* _EXERCISE BRIEF_: Quote all lines below exactly. Images stay out.

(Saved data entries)
══════════════════════════════

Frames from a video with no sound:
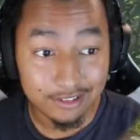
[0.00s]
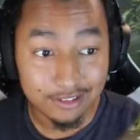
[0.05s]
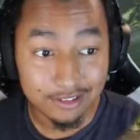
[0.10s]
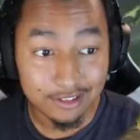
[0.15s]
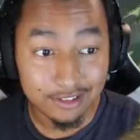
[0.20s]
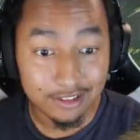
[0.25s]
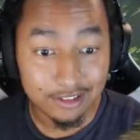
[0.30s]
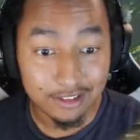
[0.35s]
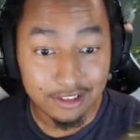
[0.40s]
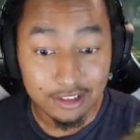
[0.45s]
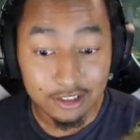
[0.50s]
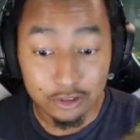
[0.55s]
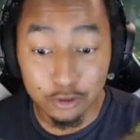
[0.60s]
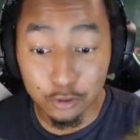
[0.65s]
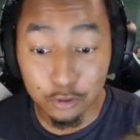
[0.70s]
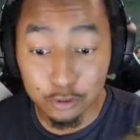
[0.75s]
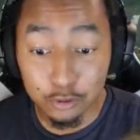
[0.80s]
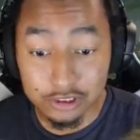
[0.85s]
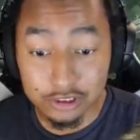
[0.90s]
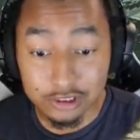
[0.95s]
Old pot. Oh,
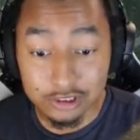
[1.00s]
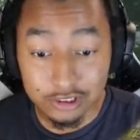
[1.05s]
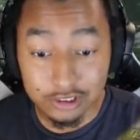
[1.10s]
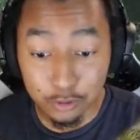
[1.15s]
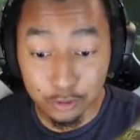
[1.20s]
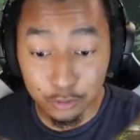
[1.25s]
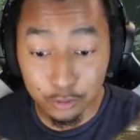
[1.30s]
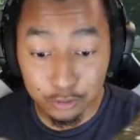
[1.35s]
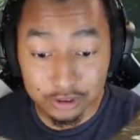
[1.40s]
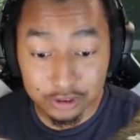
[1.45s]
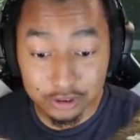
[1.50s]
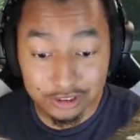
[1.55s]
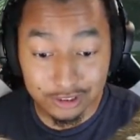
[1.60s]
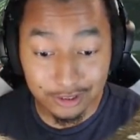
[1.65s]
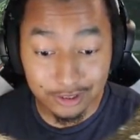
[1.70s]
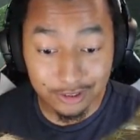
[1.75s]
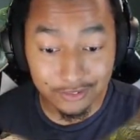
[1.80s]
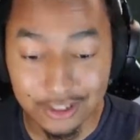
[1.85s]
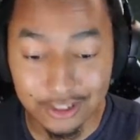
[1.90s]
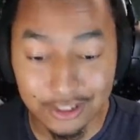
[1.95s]
I got boil water.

══════════════════════════════

* _TASK RESULT_:
Frames from a video with no sound:
[0.00s]
[0.05s]
[0.10s]
[0.15s]
[0.20s]
[0.25s]
[0.30s]
[0.35s]
[0.40s]
[0.45s]
[0.50s]
[0.55s]
[0.60s]
[0.65s]
[0.70s]
[0.75s]
[0.80s]
[0.85s]
[0.90s]
[0.95s]
Old pot. Oh,
[1.00s]
[1.05s]
[1.10s]
[1.15s]
[1.20s]
[1.25s]
[1.30s]
[1.35s]
[1.40s]
[1.45s]
[1.50s]
[1.55s]
[1.60s]
[1.65s]
[1.70s]
[1.75s]
[1.80s]
[1.85s]
[1.90s]
[1.95s]
I got boil water.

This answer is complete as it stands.